Adam McKay, you’ve done it again!

Starring Christian Bale, Amy Adams, Steve Carell, Sam Rockwell, and Jesse Plemons, Vice is the 2018 biographical comedy-drama from writer/director Adam McKay.


It follows the epic life of Dick Cheney (Christian Bale), a bureaucratic Washington insider who quietly became the most powerful figure in the world while acting as Vice-President to George W. Bush.

Going into Vice, I didn’t know what to expect. It was the latest film by Adam McKay, who is known for his comedies, like Anchorman and Step Brothers. When he made The Big Short back in 2015, I started to see how he was able to successfully blend drama and comedy together in a tight and enjoyable package. Now he has crafted a biopic based around one of the most powerful men of all time, and Christian Bale put on yet another massive amount of weight to play Dick Cheney. I was both excited and worried to see how this would play out. Then I saw how McKay was going to tell this story, and I fell in love with it.


Adam Mckay‘s direction is easily some of the best of 2018. Everything about this direction is wild, yet it strangely suits the chaotic nature of the film. One thing I loved about Mckay‘s direction is how unique it is, compared to your average biopic. It breaks the fourth wall at times (similar to The Big Short), it‘s non-linear, and there’s a hilarious scene in the middle of the film that pokes fun at happy endings.

As I just mentioned, the story is non-linear, which is perfect for this type of direction. The film actually starts with one of the most confronting events in history and then proceeds to go all the way back to an earlier decade. It continues doing this throughout different stages of Dick Cheney’s life, and the more flashbacks we get to see, the more we get a deeper and detached look into this man’s life.


This leads me to the most controversial part of Vice. Mckay decided to study these characters from a biased look, resulting in us seeing the worst parts of these powerful people. If you happened to love these people back then and even still today, then you may not like this approach. It‘s disturbing at times how these people had so much power, to the point that they could commit illegal things if they felt like it. Personally, I loved this approach as it resulted in a darker and more compelling biopic. If this wasn’t a biased film, then I feel like it would have been way too safe and a less compelling biopic.

Speaking of characters, everyone here brings their A-game. Christian Bale is Brilliant as Dick Cheney. Bale has given what is arguably his best performance yet as this powerful figure. Thanks to his will to gain massive amounts of weight for a single role (and some incredible make-up), he is completely unrecognisable in this role. You can believe he is scheming inside his head while remaining calm and composed on the outside. Everything else from the way he talks, to his hand movements, makes this one of the most believable performances of 2018.

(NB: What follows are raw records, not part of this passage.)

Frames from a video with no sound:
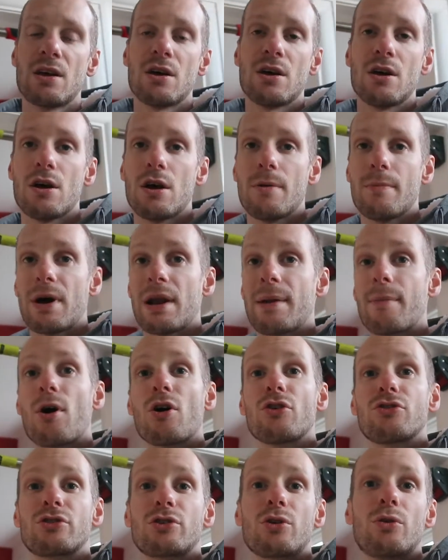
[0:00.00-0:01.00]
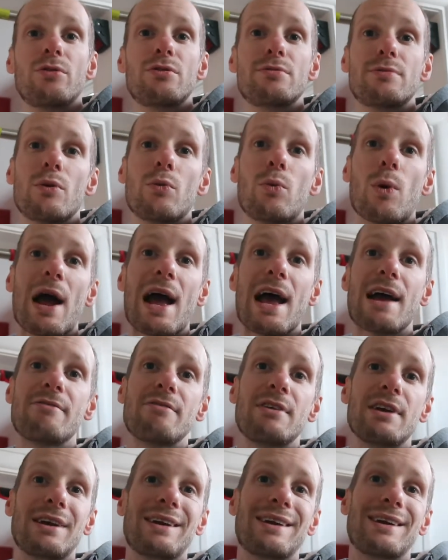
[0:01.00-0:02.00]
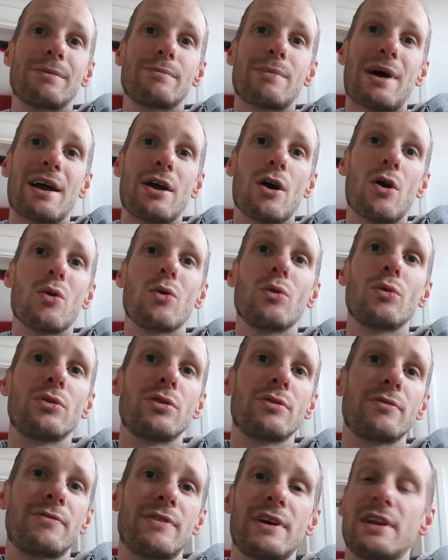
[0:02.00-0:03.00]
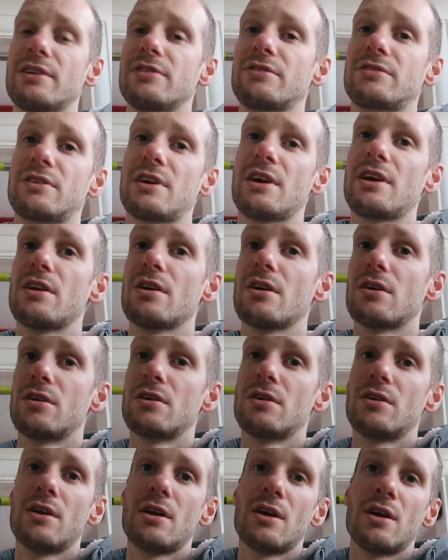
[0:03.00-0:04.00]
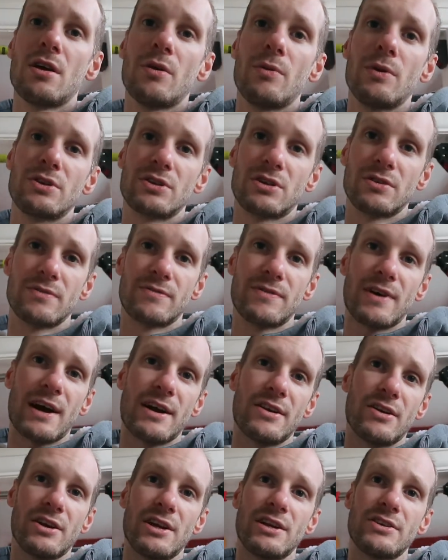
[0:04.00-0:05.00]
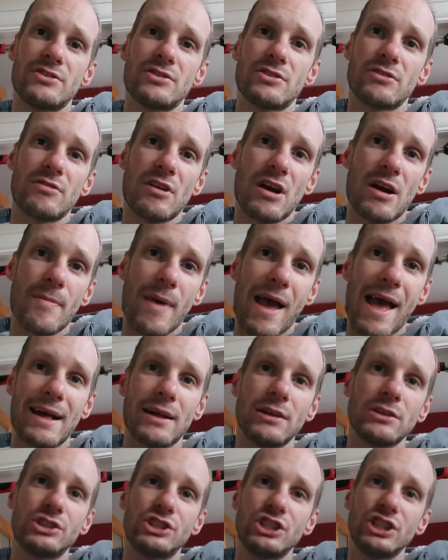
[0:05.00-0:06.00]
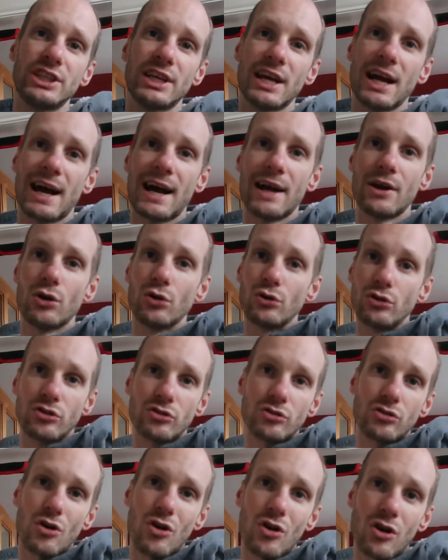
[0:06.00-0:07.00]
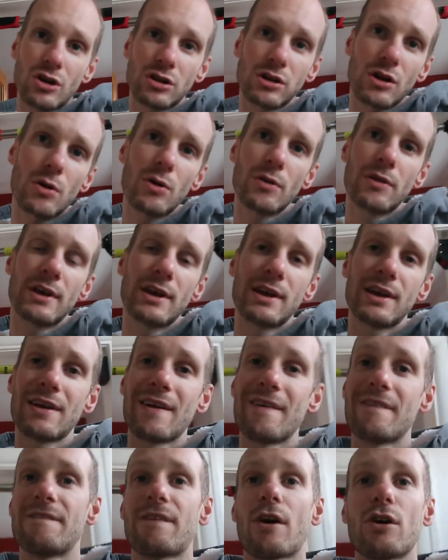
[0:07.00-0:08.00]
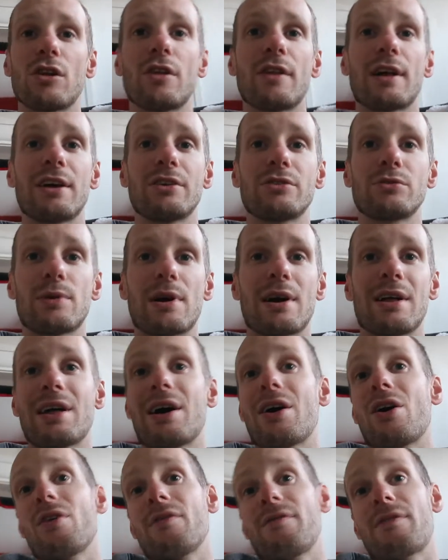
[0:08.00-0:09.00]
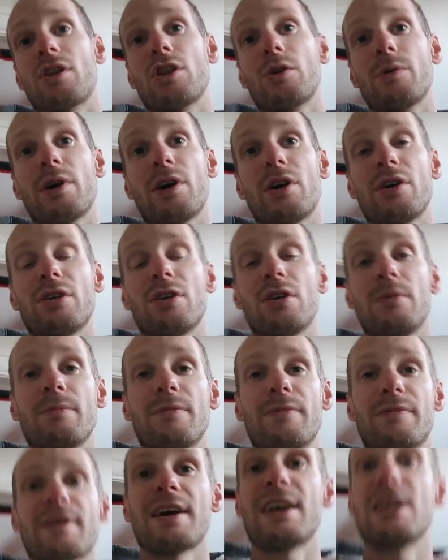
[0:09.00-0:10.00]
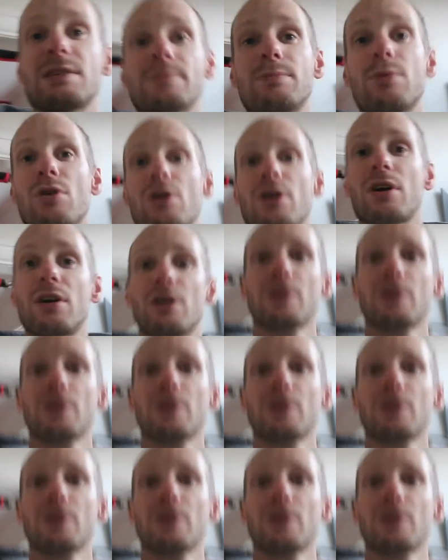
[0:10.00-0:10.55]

Um, and I'm also going to be wearing my own fitness gear, which you can find on Instagram, L G I underscore clothing. Follow that as well, or follow it on um, Facebook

Amy Adams is also fantastic as Lynne Cheney. Although I wouldn’t say it’s her best performance of 2018 (cough *Sharp Objects* cough), she still proves why she’s one of the best working actors today. Sam Rockwell was also unrecognisable as George W. Bush. He nailed everything about the once President of the United States and it felt like he must have spent months around the real person to perform at this level. I just wish Rockwell was in the film a lot more than he actually was, as this was a really good performance.

Steve Carell stole almost every scene he was in as Donald Rumsfeld. His charisma and subtle comedy were amazing, to the point where he was one of the more likeable characters in the film (even though he made some questionable decisions in the film and real life).


Everyone else from Jesse Plemons as the film‘s narrator, to Tyler Perry as Colin Powell, was terrific.

I may not have mentioned this earlier, but Adam McKay’s writing is also brilliant. As I said before, this is a dark biopic, but there are many smart comedic moments thrown in there as well. A couple of scenes had me in hysterics due to the bizarre and dark nature of them. The dialogue is snappy, and it captivates you for most of the film.


The only real negative I have with Vice is the pacing. Most of the film is paced quite well, but during the middle sections and a little towards the end, it does drag on a little. If it was shortened by about five or ten minutes, it would be so much better.

Overall, Vice is one of the darkest and craziest films of 2018. Adam McKay’s chaotic direction suits the craziness of Dick Cheney’s life and the George W. Bush Presidency. Although there are some pacing issues throughout, the incredible performances, smart writing and non-linear structure make this one of the most unique biopics of all time. Also, can we just be grateful for Christian Bale’s will to gain this much weight for a single role? It really showed off here and he was perfection.